My former pastor had a favorite anecdote to share on why his flock should not look beyond the teachings of his faith camp in their studies. He relayed that the individuals who are responsible for discovering counterfeit money do not study the different counterfeits in order to learn about counterfeits. They ONLY focused on the real thing so when the counterfeit came along, they would immediately know it was not real. If they also studied counterfeits, they would be too confused as to what is real to be effective in their job. This admonishment was aimed at keeping the flock in subjection to his teachings and to discourage them from listening to those who were critical of the message of faith.
In response to the chaplain’s post Christian Education or Indoctrination?, Karen made this comment:
Education teaches people how to think; indoctrination teaches people what to think. All the religious instruction I went through as a child was distinctly of the latter variety. Even as an adult, I was warned not to educate myself about other religious beliefs. As I was questioning Christianity, I looked into Buddhism and Judaism and bought a couple of books on those topics. My husband objected that I was bringing evil spirits into our household and he did not want them physically “tainting” our home! The only way to learn about other religious beliefs “safely” was to take a course on world religions that a missionary group offered at our church. Of course, you can imagine how “objective” that course was – all other religions were presented as deceptions of Satan! There was absolutely no objective presentation of religious beliefs outside of Christianity.
HeIsSailing gave this example:
Back in high school, oh… nearly 30 years ago now, I brought Hermann Hesse’s novel about the Buddha, ‘Siddhartha’, into my Baptist High School to read during lunch break. Holy smokes, that got me into a lot of trouble!!
I just found your blog yesterday and am enthralled. I am a pastor’s kid that went to a Christian grade school, a Bible College, pastored a church for five years, and am now finishing up a Seminary degree.

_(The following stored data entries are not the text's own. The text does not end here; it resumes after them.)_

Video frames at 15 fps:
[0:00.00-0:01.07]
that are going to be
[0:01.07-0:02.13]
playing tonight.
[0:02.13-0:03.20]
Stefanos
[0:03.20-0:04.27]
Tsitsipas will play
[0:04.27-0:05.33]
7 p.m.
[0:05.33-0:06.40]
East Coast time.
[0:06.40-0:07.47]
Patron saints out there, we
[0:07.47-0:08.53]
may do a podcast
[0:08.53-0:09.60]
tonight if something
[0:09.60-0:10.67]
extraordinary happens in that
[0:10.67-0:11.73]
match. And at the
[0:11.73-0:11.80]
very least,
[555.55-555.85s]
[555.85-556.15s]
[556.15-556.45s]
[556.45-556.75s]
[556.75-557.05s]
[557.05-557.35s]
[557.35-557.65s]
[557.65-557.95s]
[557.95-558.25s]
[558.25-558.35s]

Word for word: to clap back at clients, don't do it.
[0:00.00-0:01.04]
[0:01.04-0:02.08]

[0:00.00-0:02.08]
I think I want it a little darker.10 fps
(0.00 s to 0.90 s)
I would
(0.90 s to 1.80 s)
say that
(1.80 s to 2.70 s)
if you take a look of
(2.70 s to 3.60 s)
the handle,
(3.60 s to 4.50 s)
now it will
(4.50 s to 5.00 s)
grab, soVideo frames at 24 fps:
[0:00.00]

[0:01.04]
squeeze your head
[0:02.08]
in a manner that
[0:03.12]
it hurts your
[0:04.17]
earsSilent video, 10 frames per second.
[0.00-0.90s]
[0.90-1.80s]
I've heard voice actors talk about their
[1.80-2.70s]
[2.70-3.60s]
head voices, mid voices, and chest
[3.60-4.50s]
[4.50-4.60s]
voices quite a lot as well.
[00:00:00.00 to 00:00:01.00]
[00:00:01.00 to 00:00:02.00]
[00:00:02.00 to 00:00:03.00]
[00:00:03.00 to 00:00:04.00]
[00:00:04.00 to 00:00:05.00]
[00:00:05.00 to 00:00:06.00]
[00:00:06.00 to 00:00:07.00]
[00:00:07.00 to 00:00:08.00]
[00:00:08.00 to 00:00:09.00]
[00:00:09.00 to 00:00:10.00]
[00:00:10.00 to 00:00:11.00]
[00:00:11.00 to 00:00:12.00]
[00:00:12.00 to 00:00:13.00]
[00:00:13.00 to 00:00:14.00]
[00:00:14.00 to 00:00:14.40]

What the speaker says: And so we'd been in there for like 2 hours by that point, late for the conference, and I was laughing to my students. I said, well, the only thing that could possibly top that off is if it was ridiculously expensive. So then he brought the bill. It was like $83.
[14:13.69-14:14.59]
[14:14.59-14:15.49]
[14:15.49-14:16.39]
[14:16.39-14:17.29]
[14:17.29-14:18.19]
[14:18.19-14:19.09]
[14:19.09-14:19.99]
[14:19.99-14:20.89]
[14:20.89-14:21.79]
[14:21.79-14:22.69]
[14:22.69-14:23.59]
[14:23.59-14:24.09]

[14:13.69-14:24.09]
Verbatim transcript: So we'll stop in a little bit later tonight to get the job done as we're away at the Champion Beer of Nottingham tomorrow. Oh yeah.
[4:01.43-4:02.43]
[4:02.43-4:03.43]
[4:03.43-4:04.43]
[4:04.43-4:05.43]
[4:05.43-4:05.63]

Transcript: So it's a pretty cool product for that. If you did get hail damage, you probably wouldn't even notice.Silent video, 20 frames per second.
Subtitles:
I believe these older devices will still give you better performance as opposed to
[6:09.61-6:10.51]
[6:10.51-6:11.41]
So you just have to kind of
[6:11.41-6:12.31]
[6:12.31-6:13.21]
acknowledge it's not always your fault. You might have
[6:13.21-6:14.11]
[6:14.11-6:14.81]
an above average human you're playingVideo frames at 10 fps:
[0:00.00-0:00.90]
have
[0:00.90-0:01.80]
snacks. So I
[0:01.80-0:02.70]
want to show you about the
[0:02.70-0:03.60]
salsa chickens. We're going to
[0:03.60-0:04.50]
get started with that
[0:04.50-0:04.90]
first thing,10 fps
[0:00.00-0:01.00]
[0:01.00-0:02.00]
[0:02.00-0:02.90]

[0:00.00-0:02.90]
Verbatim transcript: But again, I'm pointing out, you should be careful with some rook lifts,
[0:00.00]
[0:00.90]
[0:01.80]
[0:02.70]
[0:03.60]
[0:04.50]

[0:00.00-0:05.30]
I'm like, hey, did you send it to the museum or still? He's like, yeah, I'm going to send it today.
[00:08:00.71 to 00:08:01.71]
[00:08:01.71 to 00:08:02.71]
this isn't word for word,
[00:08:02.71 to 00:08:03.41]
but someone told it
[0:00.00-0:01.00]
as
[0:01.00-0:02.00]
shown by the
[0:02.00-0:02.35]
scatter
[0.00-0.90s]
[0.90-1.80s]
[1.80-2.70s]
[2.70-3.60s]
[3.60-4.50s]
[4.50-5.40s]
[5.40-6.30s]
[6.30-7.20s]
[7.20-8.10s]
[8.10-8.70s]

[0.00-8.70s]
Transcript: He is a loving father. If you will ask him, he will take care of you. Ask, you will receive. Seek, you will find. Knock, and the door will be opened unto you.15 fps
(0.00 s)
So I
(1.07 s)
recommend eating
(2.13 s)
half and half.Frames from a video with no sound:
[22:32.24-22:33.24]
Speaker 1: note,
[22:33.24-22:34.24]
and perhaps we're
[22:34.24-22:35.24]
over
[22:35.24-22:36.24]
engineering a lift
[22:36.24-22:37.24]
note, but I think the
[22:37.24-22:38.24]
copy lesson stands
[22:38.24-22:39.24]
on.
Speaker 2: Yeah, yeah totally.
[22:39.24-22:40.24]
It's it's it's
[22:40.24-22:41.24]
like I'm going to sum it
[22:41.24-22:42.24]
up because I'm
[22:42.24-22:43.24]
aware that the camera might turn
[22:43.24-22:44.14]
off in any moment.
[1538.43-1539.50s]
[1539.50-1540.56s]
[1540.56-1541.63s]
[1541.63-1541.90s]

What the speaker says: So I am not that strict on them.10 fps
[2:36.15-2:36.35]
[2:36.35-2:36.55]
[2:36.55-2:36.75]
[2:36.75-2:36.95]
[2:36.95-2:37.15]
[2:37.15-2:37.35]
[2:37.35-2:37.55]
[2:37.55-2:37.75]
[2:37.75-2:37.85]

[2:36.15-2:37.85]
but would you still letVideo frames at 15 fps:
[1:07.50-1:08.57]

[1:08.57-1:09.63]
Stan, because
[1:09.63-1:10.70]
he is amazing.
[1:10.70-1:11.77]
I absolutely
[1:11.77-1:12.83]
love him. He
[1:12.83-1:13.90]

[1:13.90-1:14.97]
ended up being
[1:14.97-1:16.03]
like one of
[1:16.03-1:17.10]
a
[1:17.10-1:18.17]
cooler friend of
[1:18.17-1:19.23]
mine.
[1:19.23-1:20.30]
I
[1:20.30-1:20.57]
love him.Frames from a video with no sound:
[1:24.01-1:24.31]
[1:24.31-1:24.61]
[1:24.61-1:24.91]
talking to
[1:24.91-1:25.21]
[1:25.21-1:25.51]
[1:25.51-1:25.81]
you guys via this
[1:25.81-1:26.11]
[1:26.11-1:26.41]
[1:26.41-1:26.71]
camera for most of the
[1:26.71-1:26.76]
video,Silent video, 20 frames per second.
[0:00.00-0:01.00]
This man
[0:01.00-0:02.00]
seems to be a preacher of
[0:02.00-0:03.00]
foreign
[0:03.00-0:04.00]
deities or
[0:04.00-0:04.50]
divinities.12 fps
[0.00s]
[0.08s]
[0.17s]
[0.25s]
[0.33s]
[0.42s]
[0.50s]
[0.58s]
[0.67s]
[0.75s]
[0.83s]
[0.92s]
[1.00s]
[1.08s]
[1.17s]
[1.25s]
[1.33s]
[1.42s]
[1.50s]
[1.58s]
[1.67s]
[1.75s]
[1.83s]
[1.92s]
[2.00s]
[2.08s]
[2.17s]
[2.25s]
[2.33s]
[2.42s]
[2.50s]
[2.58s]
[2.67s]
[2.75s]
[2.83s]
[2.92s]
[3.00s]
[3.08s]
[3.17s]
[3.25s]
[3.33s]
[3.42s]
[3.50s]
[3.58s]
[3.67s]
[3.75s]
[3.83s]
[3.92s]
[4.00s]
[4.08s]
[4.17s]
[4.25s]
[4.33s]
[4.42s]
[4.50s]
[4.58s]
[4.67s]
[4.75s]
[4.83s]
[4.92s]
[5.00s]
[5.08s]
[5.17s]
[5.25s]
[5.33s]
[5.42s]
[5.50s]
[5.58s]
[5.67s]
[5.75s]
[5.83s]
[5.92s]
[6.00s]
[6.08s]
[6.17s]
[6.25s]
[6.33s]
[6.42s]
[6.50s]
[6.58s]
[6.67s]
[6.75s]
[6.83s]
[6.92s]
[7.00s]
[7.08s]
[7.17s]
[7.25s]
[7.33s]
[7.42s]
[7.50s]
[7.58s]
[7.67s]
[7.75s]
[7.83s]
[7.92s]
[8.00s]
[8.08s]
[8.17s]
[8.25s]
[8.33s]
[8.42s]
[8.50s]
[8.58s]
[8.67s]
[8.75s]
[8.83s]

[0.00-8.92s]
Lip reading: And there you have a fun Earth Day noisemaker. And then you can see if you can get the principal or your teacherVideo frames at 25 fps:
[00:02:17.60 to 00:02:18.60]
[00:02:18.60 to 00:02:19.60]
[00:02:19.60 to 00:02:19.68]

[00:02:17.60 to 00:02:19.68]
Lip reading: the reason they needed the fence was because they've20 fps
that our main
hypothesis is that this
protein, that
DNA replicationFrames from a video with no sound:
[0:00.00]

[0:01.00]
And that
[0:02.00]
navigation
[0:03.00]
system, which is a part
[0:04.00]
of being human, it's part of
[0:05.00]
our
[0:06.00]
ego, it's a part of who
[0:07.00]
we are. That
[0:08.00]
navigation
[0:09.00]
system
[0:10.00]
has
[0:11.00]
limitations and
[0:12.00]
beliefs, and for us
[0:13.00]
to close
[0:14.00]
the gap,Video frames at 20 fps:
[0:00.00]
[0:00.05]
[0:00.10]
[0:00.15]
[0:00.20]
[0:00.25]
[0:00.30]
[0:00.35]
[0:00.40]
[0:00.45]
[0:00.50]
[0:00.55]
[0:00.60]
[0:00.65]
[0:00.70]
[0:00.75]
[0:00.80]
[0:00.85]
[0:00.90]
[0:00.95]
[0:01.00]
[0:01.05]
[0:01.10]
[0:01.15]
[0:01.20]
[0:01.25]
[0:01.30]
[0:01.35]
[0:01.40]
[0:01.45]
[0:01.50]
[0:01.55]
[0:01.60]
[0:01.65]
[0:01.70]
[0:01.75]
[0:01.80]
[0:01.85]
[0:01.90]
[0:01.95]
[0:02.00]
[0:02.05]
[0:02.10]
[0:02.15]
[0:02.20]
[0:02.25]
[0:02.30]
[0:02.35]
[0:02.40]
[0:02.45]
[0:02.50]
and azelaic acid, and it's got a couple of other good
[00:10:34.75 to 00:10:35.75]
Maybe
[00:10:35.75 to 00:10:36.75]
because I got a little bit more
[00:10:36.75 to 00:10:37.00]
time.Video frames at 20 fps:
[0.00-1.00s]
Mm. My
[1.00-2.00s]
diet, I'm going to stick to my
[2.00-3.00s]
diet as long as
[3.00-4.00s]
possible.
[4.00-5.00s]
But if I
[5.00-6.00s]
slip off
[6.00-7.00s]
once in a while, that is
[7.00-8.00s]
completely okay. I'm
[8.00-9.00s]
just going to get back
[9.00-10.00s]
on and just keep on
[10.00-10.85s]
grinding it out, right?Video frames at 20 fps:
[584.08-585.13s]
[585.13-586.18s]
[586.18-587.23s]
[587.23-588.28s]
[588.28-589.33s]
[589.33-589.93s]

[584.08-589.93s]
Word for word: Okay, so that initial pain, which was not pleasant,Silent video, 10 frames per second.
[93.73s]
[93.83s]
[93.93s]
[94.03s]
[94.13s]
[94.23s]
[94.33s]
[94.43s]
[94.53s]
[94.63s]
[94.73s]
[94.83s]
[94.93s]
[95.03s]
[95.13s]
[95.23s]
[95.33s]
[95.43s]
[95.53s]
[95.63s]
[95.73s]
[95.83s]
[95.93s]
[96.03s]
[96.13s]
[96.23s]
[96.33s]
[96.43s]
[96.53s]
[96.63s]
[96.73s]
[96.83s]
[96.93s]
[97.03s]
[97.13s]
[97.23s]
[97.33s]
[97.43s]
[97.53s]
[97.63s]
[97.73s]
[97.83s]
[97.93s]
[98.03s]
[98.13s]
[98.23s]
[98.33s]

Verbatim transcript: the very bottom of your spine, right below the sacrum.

This prompted the blogger at In Defense of the Gospel to write the post Is There Genuine Concern for “The Heretic in Me”? In the post, the author states:
This is, in my opinion, a more serious concern. Jeremy has discovered, linked to from his blog, and begun participating at a blog that has an unfortunate reason for its existence. The blog Jeremy has linked to and commented at is titled, de-Conversion The blog’s subtitle is: “Resources for Skeptical, De-Converting, or Former Christians.”
The Heretic in Me article and note at the de-Conversion blog should raise genuine concern among those who are close to Jeremy. IMO, any pastor/teacher who might have some influence in Jeremy’s life, has a genuine concern for him and senses the danger of where he may head doctrinally, should sit down with Jeremy and find out exactly what direction he is headed.
Well Jeremy, please feel free to continue to participate in our discussions. Our goal is not to de-convert anyone but simply to share our questions, stories, and experiences in a hope to help others who are on a similar journey to ours.